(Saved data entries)
┄┄┄┄┄┄┄┄┄┄
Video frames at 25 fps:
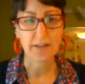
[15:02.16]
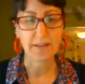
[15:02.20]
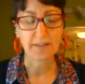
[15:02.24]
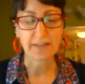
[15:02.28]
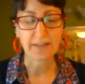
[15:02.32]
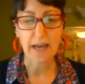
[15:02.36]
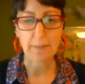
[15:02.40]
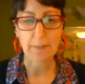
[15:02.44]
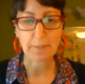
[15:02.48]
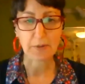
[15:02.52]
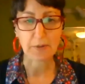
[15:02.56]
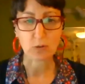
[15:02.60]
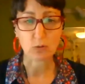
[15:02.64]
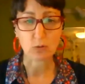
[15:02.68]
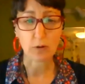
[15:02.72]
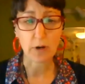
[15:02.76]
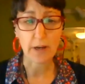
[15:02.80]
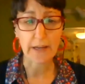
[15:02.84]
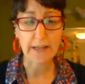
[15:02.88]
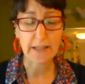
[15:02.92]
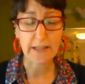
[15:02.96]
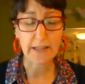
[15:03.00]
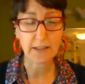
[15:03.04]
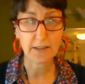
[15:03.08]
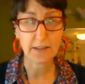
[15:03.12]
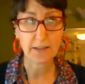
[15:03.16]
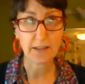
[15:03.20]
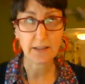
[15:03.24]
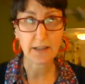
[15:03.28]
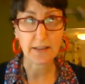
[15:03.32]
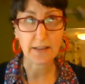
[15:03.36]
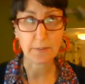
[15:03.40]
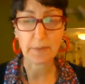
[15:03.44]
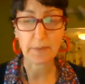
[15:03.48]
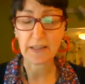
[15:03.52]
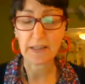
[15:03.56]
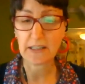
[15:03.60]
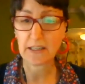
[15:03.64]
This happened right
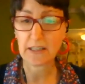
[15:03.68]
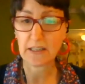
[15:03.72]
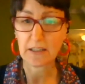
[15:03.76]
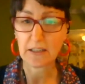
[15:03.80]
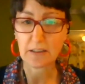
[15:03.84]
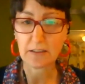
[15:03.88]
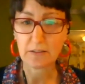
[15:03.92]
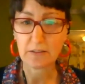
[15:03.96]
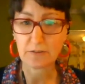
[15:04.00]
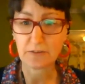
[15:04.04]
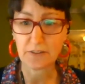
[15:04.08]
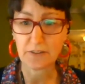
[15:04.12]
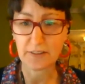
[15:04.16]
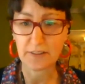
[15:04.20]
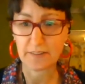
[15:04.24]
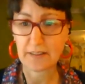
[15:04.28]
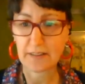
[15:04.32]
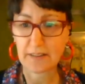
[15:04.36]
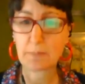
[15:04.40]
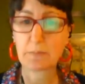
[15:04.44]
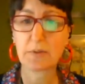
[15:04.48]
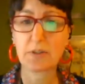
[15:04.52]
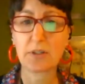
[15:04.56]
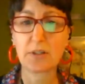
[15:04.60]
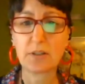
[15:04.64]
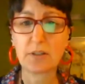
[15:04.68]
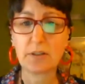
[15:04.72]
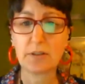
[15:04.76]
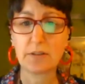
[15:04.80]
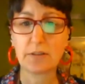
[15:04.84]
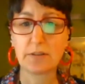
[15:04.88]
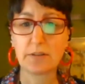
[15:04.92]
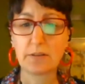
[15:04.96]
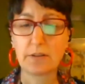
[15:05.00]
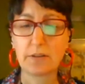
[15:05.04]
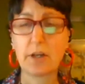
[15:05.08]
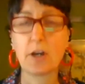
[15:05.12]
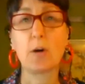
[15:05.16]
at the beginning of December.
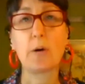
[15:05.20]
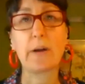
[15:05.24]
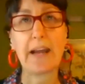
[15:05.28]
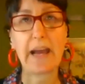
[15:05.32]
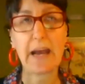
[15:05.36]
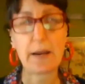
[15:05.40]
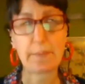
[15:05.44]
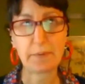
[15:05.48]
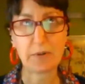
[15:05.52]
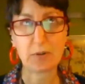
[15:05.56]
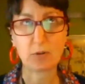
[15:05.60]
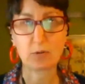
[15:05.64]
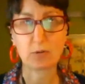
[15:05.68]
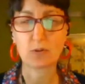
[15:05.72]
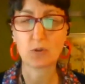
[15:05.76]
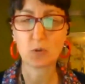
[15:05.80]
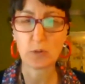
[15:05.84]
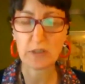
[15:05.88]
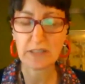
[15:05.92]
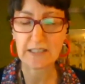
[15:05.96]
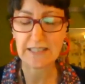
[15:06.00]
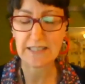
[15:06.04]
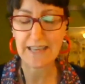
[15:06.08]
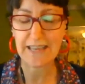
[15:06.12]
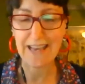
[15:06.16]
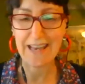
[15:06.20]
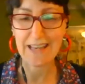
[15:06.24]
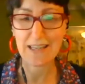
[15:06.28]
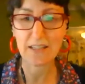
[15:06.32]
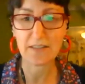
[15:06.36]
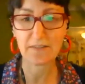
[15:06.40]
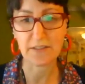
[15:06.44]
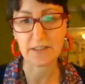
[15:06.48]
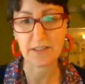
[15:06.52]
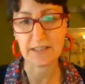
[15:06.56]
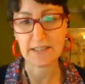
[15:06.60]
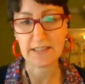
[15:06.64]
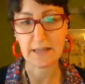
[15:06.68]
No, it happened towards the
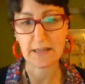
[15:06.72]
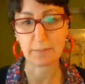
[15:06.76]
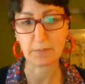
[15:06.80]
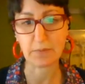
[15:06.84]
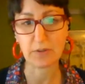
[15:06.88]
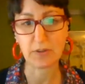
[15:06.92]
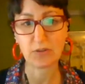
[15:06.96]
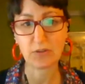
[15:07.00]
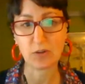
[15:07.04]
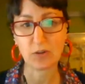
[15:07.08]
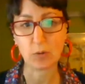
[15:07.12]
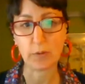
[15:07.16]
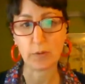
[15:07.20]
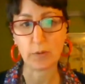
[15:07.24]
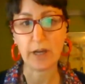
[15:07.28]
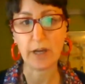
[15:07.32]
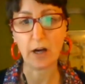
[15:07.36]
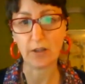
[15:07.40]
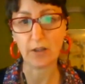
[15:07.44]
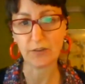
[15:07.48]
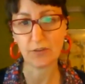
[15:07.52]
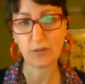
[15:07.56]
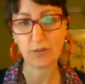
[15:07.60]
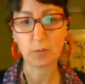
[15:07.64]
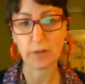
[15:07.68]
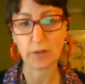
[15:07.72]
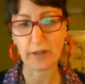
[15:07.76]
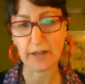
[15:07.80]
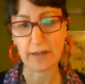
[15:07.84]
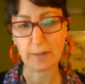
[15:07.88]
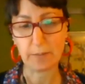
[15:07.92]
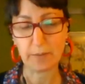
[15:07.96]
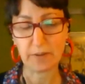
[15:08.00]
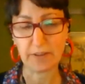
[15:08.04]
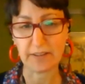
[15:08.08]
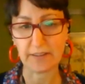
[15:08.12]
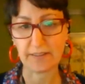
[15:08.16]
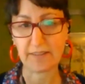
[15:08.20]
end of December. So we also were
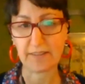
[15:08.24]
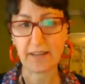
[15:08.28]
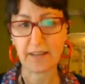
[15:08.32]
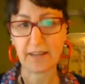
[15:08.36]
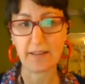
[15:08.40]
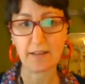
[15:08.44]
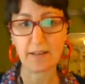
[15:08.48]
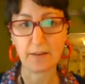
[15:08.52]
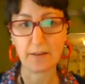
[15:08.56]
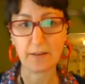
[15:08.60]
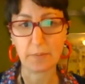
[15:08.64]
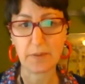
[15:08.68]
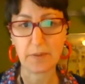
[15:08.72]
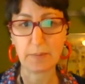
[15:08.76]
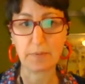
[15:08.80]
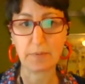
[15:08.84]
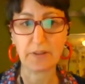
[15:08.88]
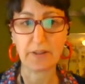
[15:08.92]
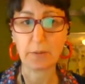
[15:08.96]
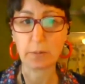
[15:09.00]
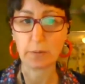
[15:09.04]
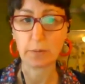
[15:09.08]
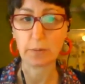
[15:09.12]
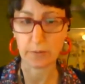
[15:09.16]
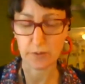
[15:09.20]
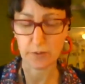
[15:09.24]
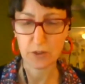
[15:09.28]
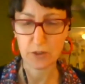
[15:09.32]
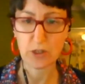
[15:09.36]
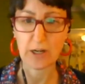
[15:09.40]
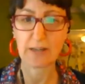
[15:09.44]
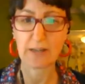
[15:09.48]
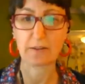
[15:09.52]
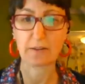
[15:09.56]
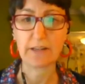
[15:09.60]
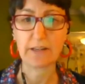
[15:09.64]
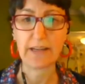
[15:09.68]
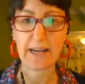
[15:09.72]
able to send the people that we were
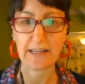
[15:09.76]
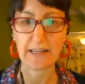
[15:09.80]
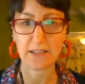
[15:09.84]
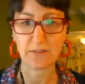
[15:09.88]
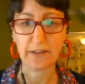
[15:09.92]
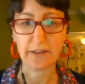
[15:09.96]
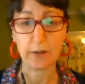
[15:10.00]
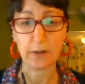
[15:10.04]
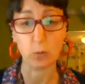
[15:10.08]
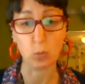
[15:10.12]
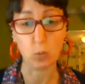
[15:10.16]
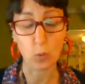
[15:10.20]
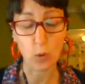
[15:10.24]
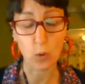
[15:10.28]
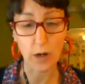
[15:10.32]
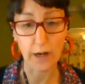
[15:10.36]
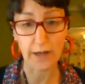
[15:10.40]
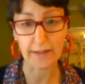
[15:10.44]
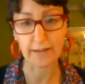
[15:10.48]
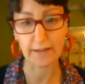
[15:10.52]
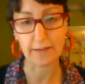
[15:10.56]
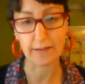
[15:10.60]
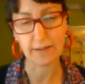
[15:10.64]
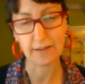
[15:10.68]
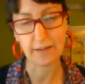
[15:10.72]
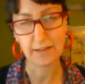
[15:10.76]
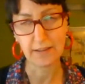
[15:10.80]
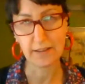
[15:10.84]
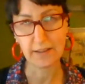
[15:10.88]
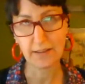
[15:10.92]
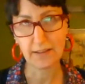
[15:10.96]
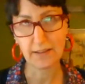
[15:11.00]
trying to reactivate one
┄┄┄┄┄┄┄┄┄┄
* [Requirement]: Retype every entry word for word, but do not carry over the pictures.

* [Task solution]:
Video frames at 25 fps:
[15:02.16]
[15:02.20]
[15:02.24]
[15:02.28]
[15:02.32]
[15:02.36]
[15:02.40]
[15:02.44]
[15:02.48]
[15:02.52]
[15:02.56]
[15:02.60]
[15:02.64]
[15:02.68]
[15:02.72]
[15:02.76]
[15:02.80]
[15:02.84]
[15:02.88]
[15:02.92]
[15:02.96]
[15:03.00]
[15:03.04]
[15:03.08]
[15:03.12]
[15:03.16]
[15:03.20]
[15:03.24]
[15:03.28]
[15:03.32]
[15:03.36]
[15:03.40]
[15:03.44]
[15:03.48]
[15:03.52]
[15:03.56]
[15:03.60]
[15:03.64]
This happened right
[15:03.68]
[15:03.72]
[15:03.76]
[15:03.80]
[15:03.84]
[15:03.88]
[15:03.92]
[15:03.96]
[15:04.00]
[15:04.04]
[15:04.08]
[15:04.12]
[15:04.16]
[15:04.20]
[15:04.24]
[15:04.28]
[15:04.32]
[15:04.36]
[15:04.40]
[15:04.44]
[15:04.48]
[15:04.52]
[15:04.56]
[15:04.60]
[15:04.64]
[15:04.68]
[15:04.72]
[15:04.76]
[15:04.80]
[15:04.84]
[15:04.88]
[15:04.92]
[15:04.96]
[15:05.00]
[15:05.04]
[15:05.08]
[15:05.12]
[15:05.16]
at the beginning of December.
[15:05.20]
[15:05.24]
[15:05.28]
[15:05.32]
[15:05.36]
[15:05.40]
[15:05.44]
[15:05.48]
[15:05.52]
[15:05.56]
[15:05.60]
[15:05.64]
[15:05.68]
[15:05.72]
[15:05.76]
[15:05.80]
[15:05.84]
[15:05.88]
[15:05.92]
[15:05.96]
[15:06.00]
[15:06.04]
[15:06.08]
[15:06.12]
[15:06.16]
[15:06.20]
[15:06.24]
[15:06.28]
[15:06.32]
[15:06.36]
[15:06.40]
[15:06.44]
[15:06.48]
[15:06.52]
[15:06.56]
[15:06.60]
[15:06.64]
[15:06.68]
No, it happened towards the
[15:06.72]
[15:06.76]
[15:06.80]
[15:06.84]
[15:06.88]
[15:06.92]
[15:06.96]
[15:07.00]
[15:07.04]
[15:07.08]
[15:07.12]
[15:07.16]
[15:07.20]
[15:07.24]
[15:07.28]
[15:07.32]
[15:07.36]
[15:07.40]
[15:07.44]
[15:07.48]
[15:07.52]
[15:07.56]
[15:07.60]
[15:07.64]
[15:07.68]
[15:07.72]
[15:07.76]
[15:07.80]
[15:07.84]
[15:07.88]
[15:07.92]
[15:07.96]
[15:08.00]
[15:08.04]
[15:08.08]
[15:08.12]
[15:08.16]
[15:08.20]
end of December. So we also were
[15:08.24]
[15:08.28]
[15:08.32]
[15:08.36]
[15:08.40]
[15:08.44]
[15:08.48]
[15:08.52]
[15:08.56]
[15:08.60]
[15:08.64]
[15:08.68]
[15:08.72]
[15:08.76]
[15:08.80]
[15:08.84]
[15:08.88]
[15:08.92]
[15:08.96]
[15:09.00]
[15:09.04]
[15:09.08]
[15:09.12]
[15:09.16]
[15:09.20]
[15:09.24]
[15:09.28]
[15:09.32]
[15:09.36]
[15:09.40]
[15:09.44]
[15:09.48]
[15:09.52]
[15:09.56]
[15:09.60]
[15:09.64]
[15:09.68]
[15:09.72]
able to send the people that we were
[15:09.76]
[15:09.80]
[15:09.84]
[15:09.88]
[15:09.92]
[15:09.96]
[15:10.00]
[15:10.04]
[15:10.08]
[15:10.12]
[15:10.16]
[15:10.20]
[15:10.24]
[15:10.28]
[15:10.32]
[15:10.36]
[15:10.40]
[15:10.44]
[15:10.48]
[15:10.52]
[15:10.56]
[15:10.60]
[15:10.64]
[15:10.68]
[15:10.72]
[15:10.76]
[15:10.80]
[15:10.84]
[15:10.88]
[15:10.92]
[15:10.96]
[15:11.00]
trying to reactivate one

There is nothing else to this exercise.